Looking ahead, Peters suggests that 2021 will symbolise a year of growth for the company, both financially and in the ongoing evolution of the Security Fabric. With the size of its initiatives in the North America, Europe, and Asia-Pacific regions doubling in the last 12 months alone, it’s clear that Fortinet has achieved a truly global appeal. Moreover, it will be capitalising on the power of partnerships to expand its problem-solving capabilities. “No one is solving [security] problems alone. We can't be everywhere - we're not omnipresent - but I think our offering [via partnerships] allows us to be so much more agile and effective working with organisations and businesses of all sizes.” 
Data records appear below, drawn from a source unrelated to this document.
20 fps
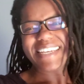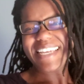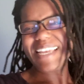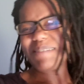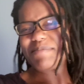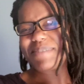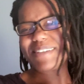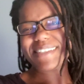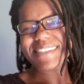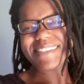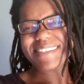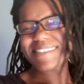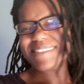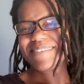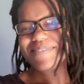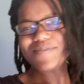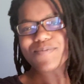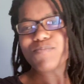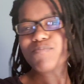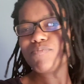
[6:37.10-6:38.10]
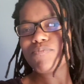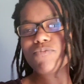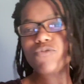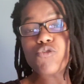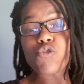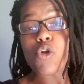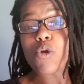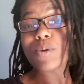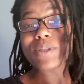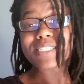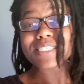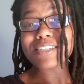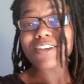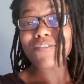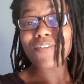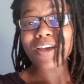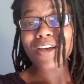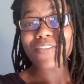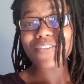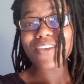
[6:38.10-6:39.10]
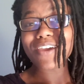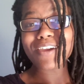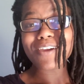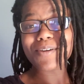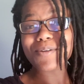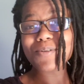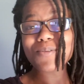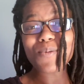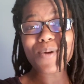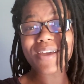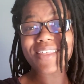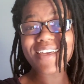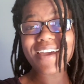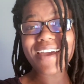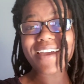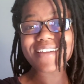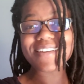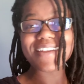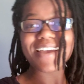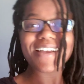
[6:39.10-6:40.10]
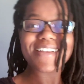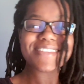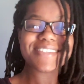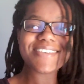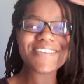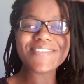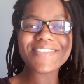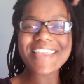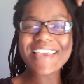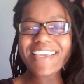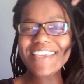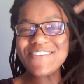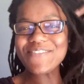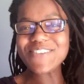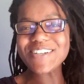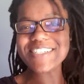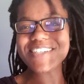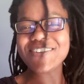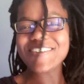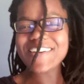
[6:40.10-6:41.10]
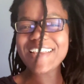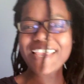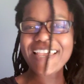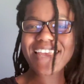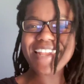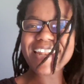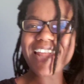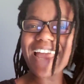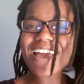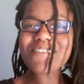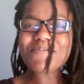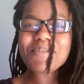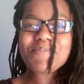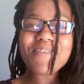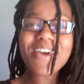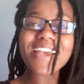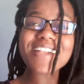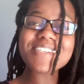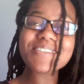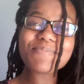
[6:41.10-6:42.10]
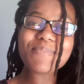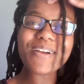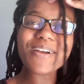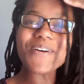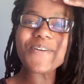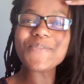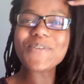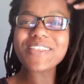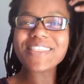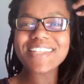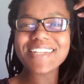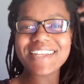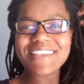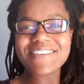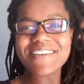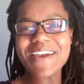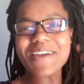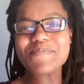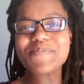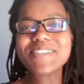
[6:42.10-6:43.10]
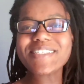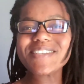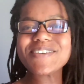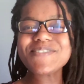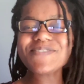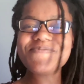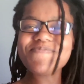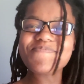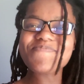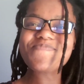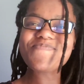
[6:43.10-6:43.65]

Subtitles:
I'm just throwing stuff out there. Why the heck not? So thank you for tuning in. I'll be back tomorrow with another episode.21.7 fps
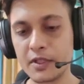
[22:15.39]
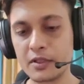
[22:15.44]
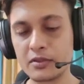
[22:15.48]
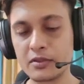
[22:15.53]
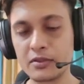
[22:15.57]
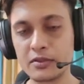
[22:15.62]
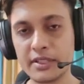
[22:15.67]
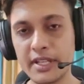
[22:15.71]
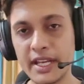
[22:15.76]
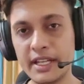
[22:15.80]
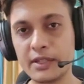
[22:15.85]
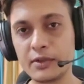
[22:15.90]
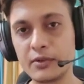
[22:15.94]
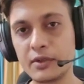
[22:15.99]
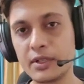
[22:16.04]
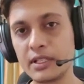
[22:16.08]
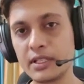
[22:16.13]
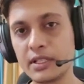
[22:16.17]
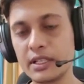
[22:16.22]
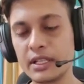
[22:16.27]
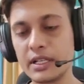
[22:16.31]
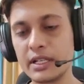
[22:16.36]
so that you
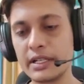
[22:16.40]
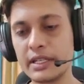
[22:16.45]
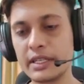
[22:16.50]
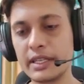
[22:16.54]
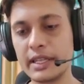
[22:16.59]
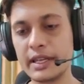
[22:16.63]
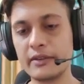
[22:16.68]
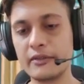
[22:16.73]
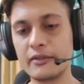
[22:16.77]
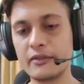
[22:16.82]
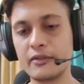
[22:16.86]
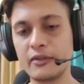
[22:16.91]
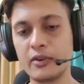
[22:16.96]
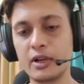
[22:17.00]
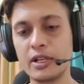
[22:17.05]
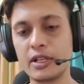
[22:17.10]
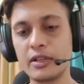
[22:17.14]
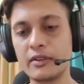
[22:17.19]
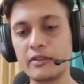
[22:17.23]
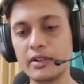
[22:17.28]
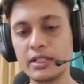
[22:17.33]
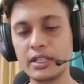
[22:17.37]
can learn that
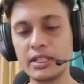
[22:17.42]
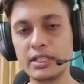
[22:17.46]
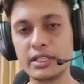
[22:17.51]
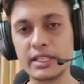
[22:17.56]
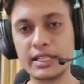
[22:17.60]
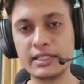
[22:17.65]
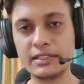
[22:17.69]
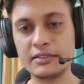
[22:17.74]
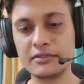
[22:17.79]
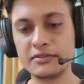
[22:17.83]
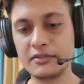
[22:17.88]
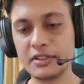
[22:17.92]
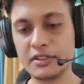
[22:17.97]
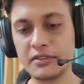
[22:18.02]
whatever the things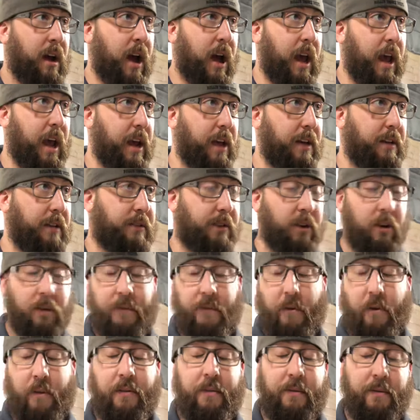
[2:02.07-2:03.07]
and so
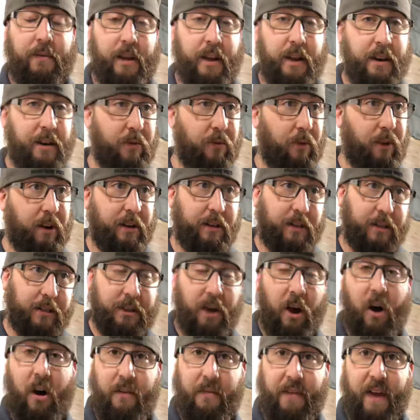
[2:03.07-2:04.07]
forth and you want to
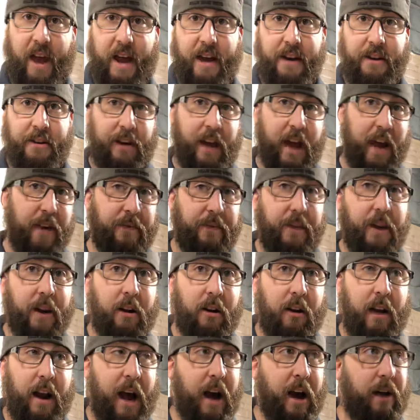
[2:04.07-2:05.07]
solve that and you can't
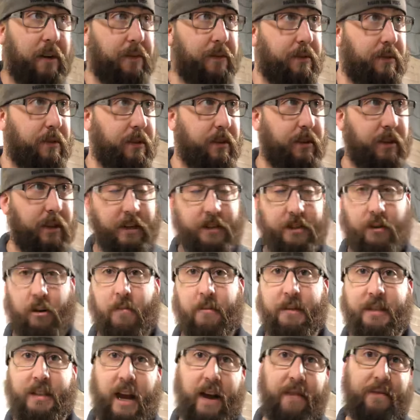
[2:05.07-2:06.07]
figure it out, these
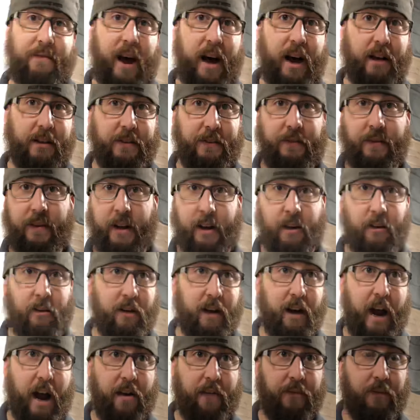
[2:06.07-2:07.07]
thermostat valves figured
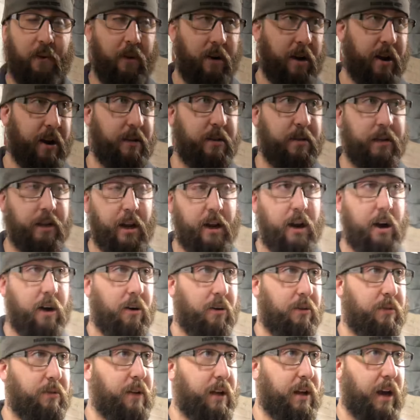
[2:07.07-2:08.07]
it out for you. You
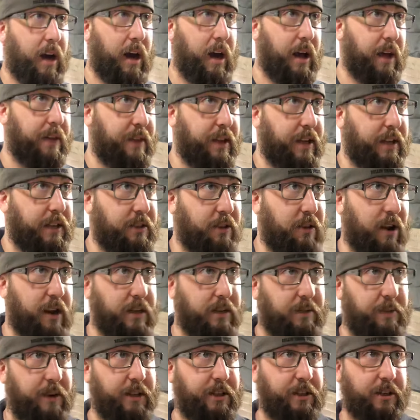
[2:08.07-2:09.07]
know, these
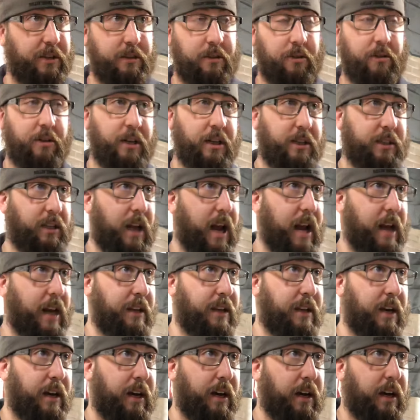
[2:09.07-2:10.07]
transmissions are just
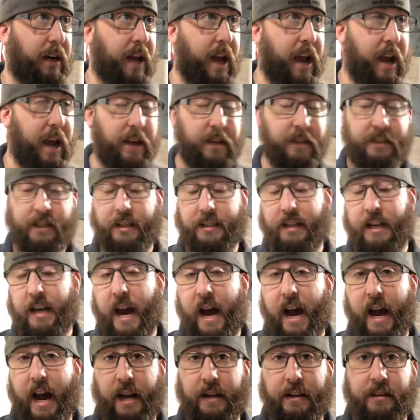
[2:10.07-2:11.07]
like the
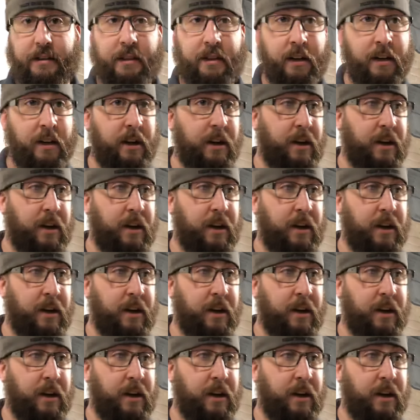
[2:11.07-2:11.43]
AS69s.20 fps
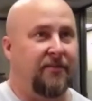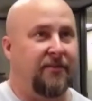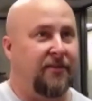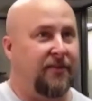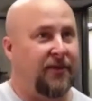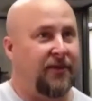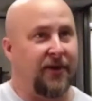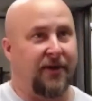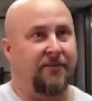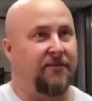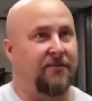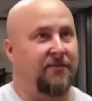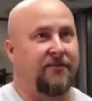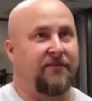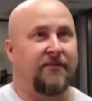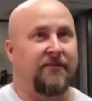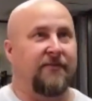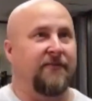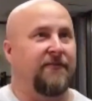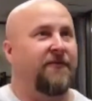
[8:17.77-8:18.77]

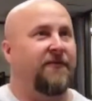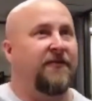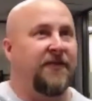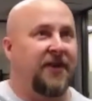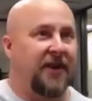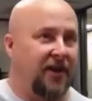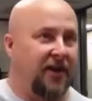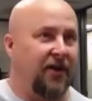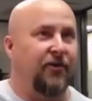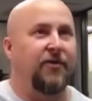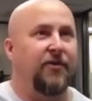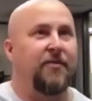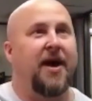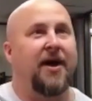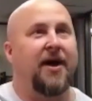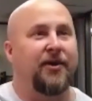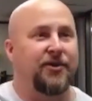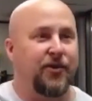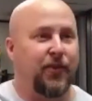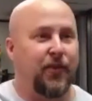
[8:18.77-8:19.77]
1,500
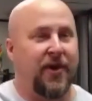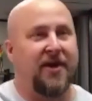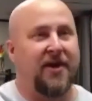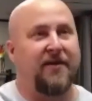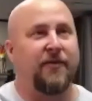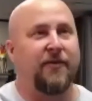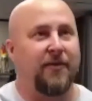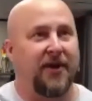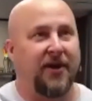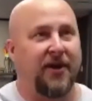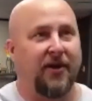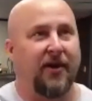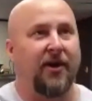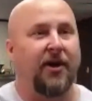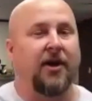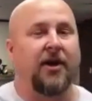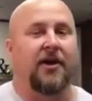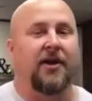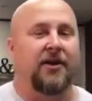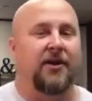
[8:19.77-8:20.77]
miles away from here,
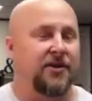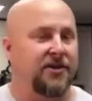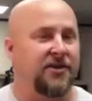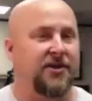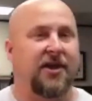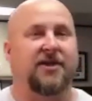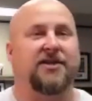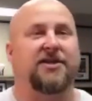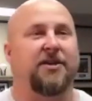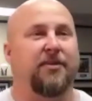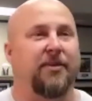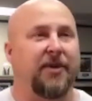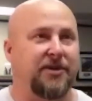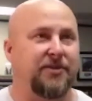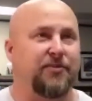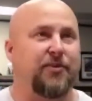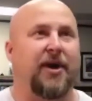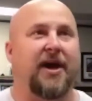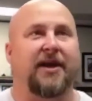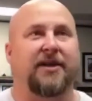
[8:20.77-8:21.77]
discussing best
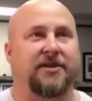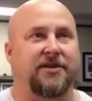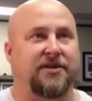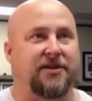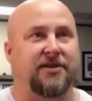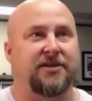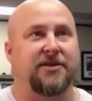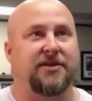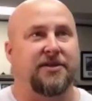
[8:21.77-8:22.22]
practices.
However, commitment to the journey of cyber resilience is, has been, and will be Fortinet’s enduring focus. Peters explains, “Too often, leaders get trapped believing they can just commit a set amount of resources to a particular problem and then consider the issue to be resolved with a point solution. In today’s business world, whether you're in IT or OT, that approach amounts to becoming complacent.” Fortinet is combating this culture through cutting-edge technology and a determination to help others consider cybersecurity in a new way. This, Peters hopes, will grant customers a level of cyber resilience they can trust indefinitely, as Fortinet will share an equal dedication to their organisational objectives. “Our message is that resilience comes through persistence and the ability to continually grow and mature in the solution space. Let's make sure we're protecting that which is most important to our businesses so that we can remain sustainable and viable, not just this year but a decade from now.”